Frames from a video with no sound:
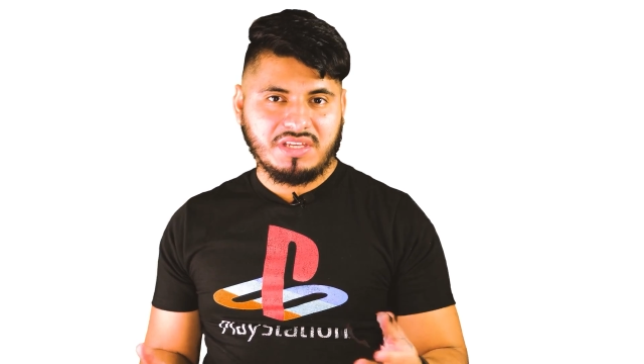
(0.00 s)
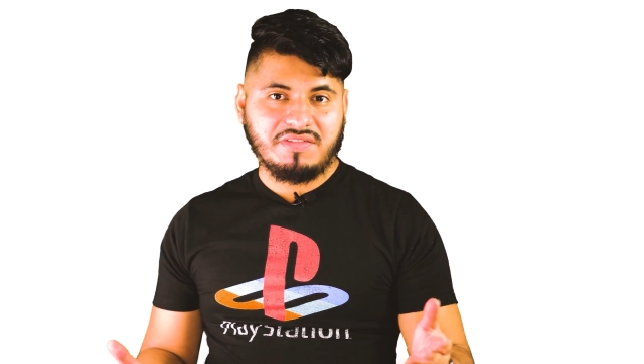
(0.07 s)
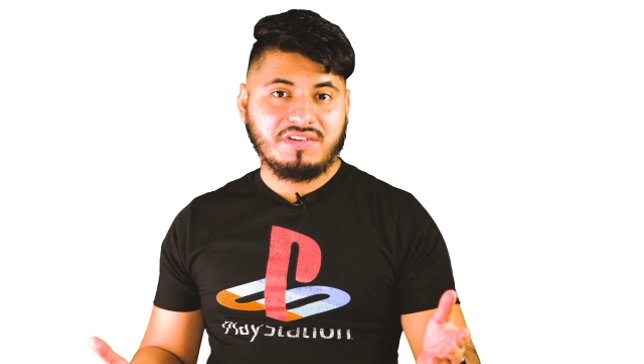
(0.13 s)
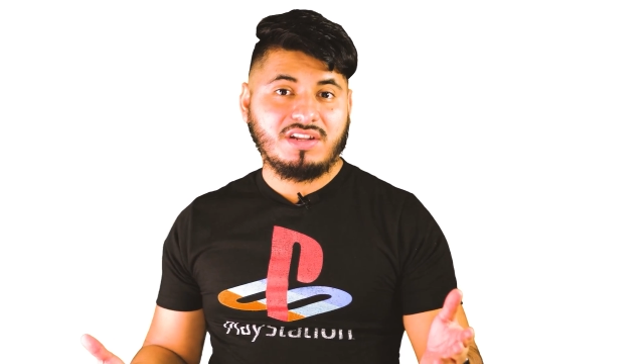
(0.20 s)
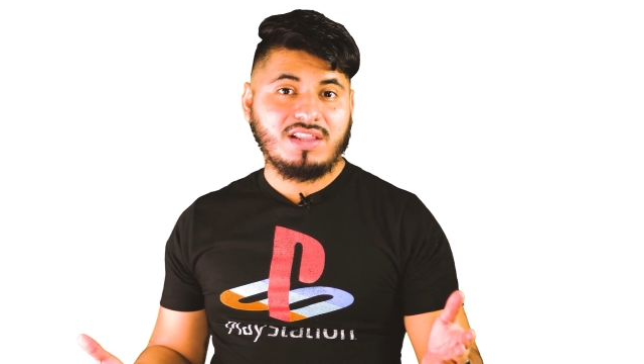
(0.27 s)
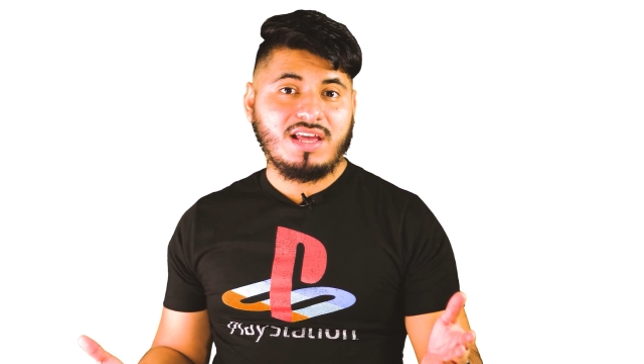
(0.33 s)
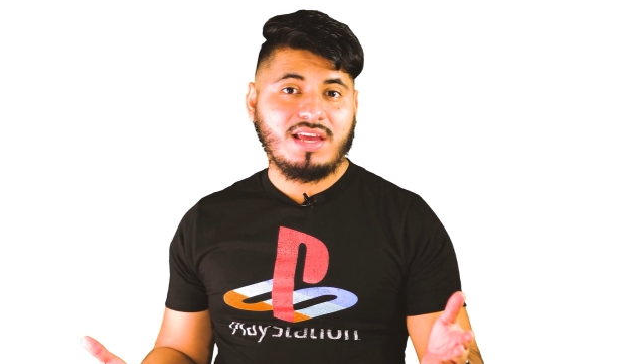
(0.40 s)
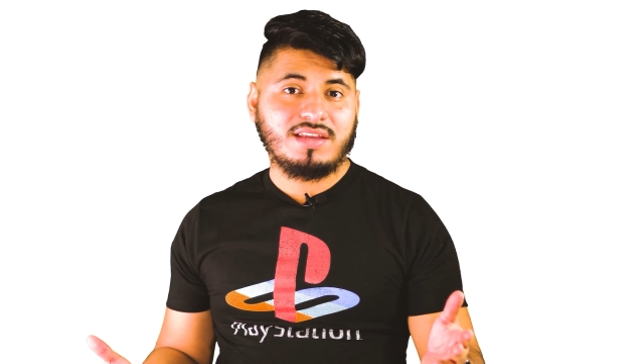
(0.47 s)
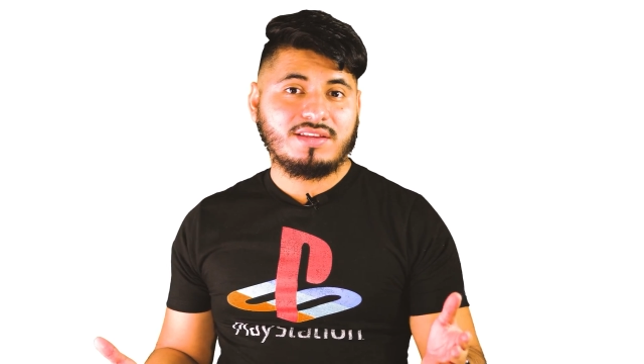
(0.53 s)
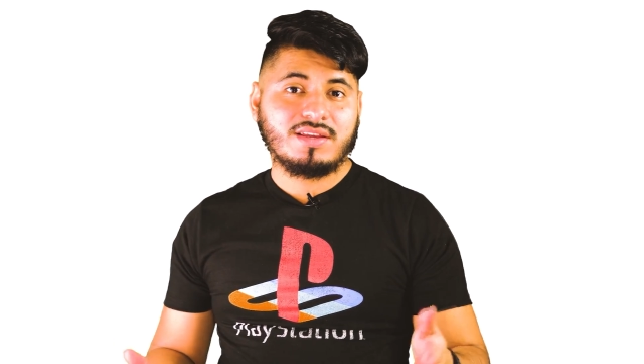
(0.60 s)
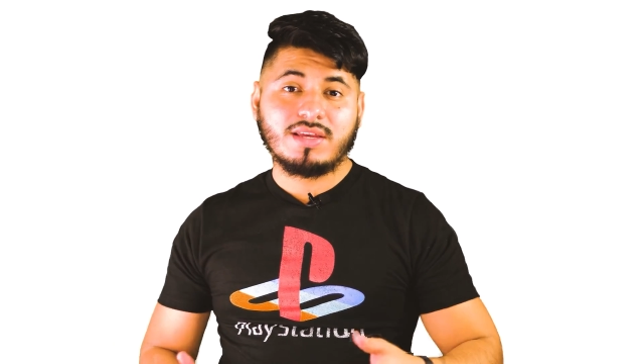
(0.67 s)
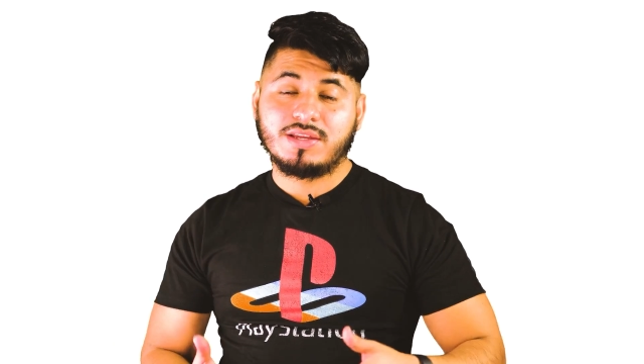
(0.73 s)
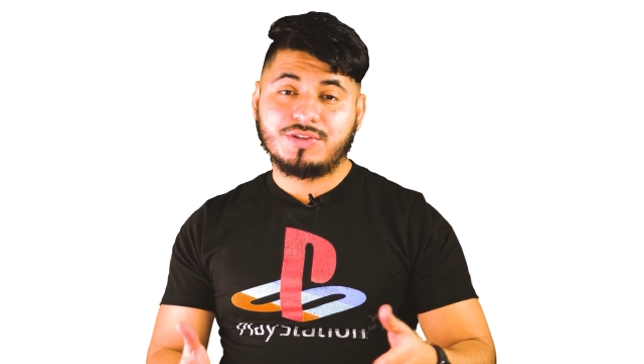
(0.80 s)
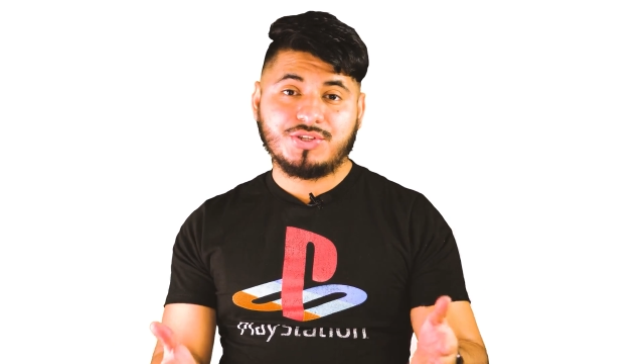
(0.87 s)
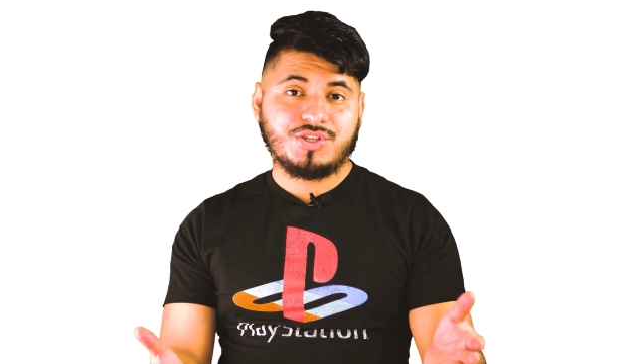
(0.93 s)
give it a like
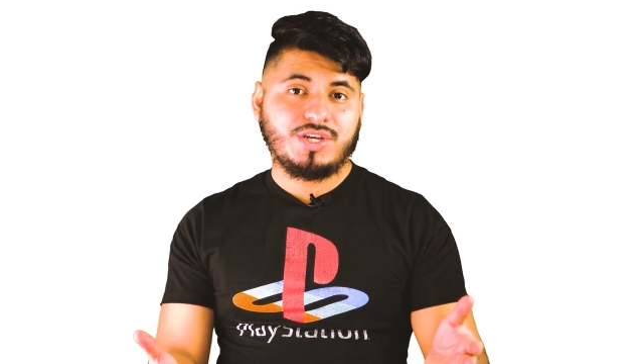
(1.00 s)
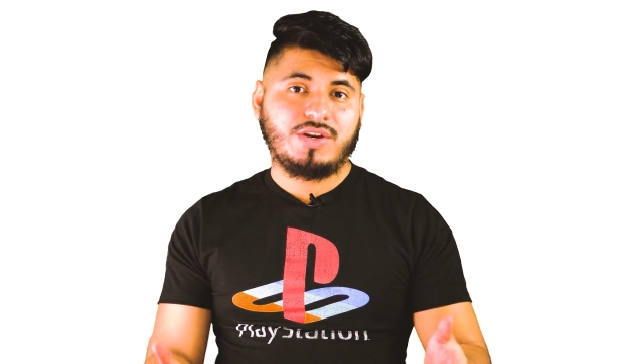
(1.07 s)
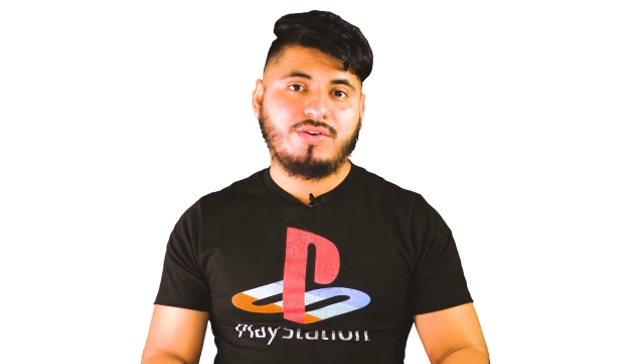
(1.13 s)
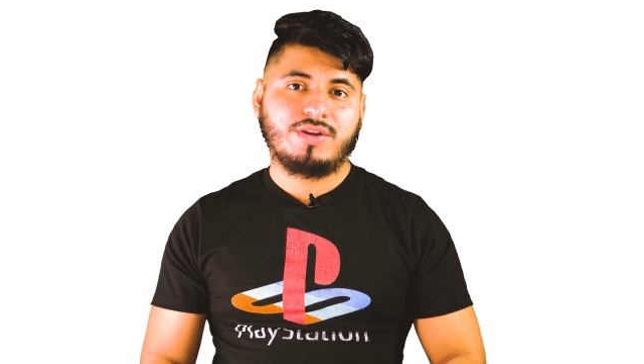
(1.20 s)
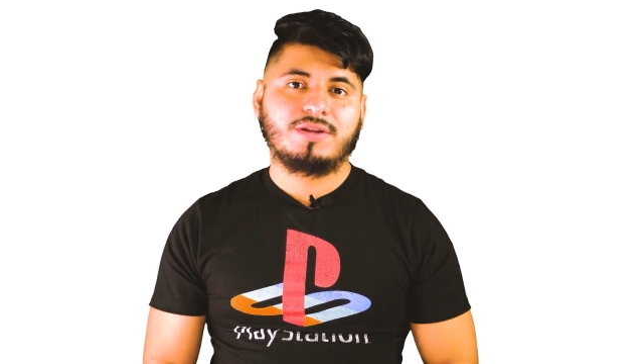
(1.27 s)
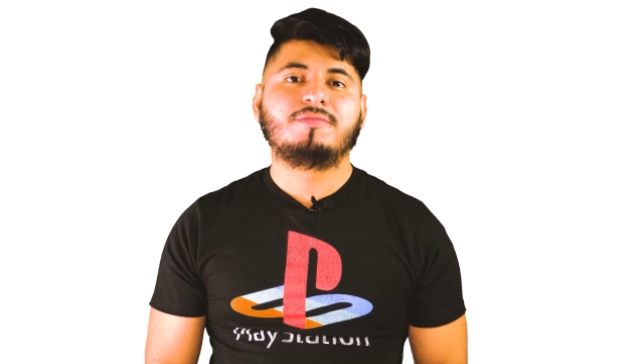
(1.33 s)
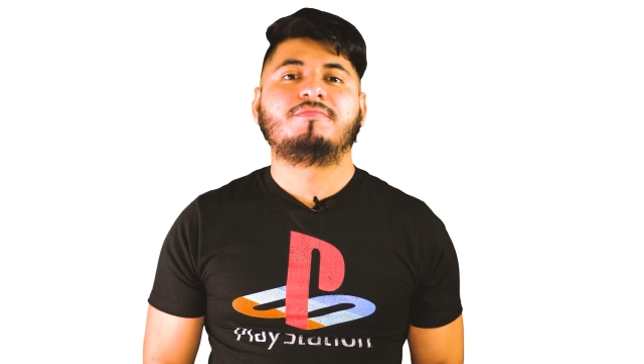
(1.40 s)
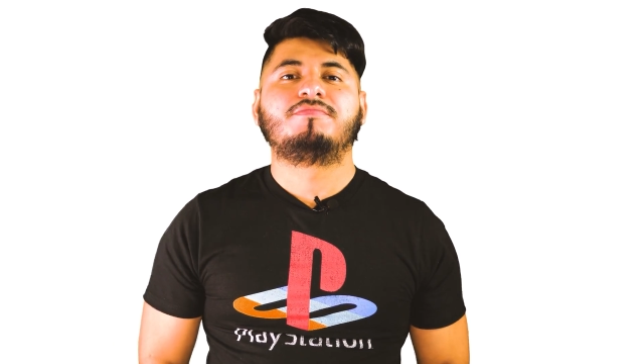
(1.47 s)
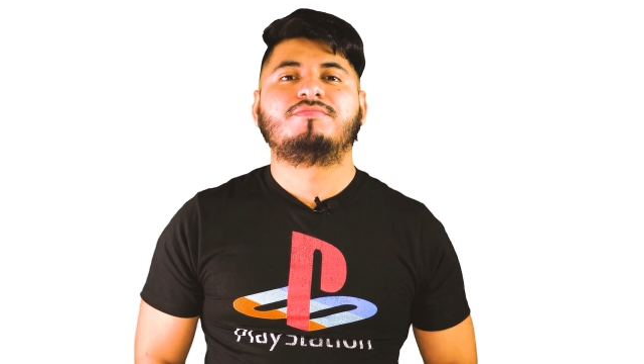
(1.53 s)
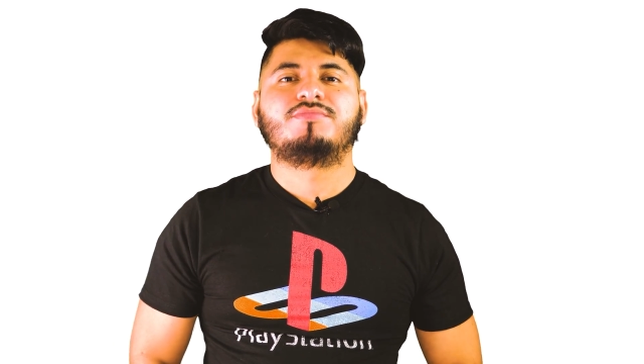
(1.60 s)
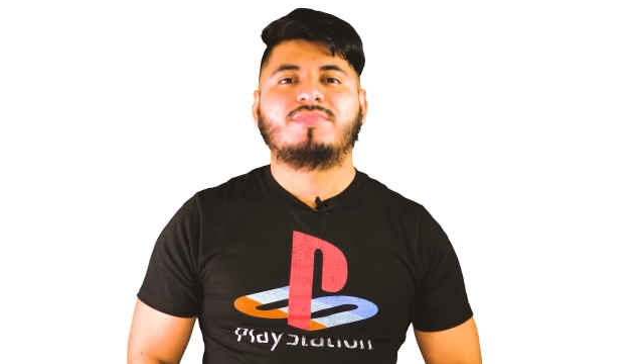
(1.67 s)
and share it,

○ ○ ○

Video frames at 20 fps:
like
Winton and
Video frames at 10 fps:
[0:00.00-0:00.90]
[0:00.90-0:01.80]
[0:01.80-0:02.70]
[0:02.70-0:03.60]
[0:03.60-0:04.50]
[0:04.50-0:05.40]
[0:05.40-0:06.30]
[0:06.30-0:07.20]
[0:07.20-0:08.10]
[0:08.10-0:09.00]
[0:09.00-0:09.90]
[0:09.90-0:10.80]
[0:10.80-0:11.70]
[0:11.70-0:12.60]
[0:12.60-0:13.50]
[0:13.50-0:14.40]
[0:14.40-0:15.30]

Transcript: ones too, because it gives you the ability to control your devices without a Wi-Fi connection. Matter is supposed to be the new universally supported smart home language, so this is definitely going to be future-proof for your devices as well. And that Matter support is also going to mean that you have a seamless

○ ○ ○

Write out exactly the lines above between the line with "[0:07.20-0:08.10]" and the line with "Transcript: ones too, because", inclusive, and nothing beyond them.

[0:07.20-0:08.10]
[0:08.10-0:09.00]
[0:09.00-0:09.90]
[0:09.90-0:10.80]
[0:10.80-0:11.70]
[0:11.70-0:12.60]
[0:12.60-0:13.50]
[0:13.50-0:14.40]
[0:14.40-0:15.30]

Transcript: ones too, because it gives you the ability to control your devices without a Wi-Fi connection. Matter is supposed to be the new universally supported smart home language, so this is definitely going to be future-proof for your devices as well. And that Matter support is also going to mean that you have a seamless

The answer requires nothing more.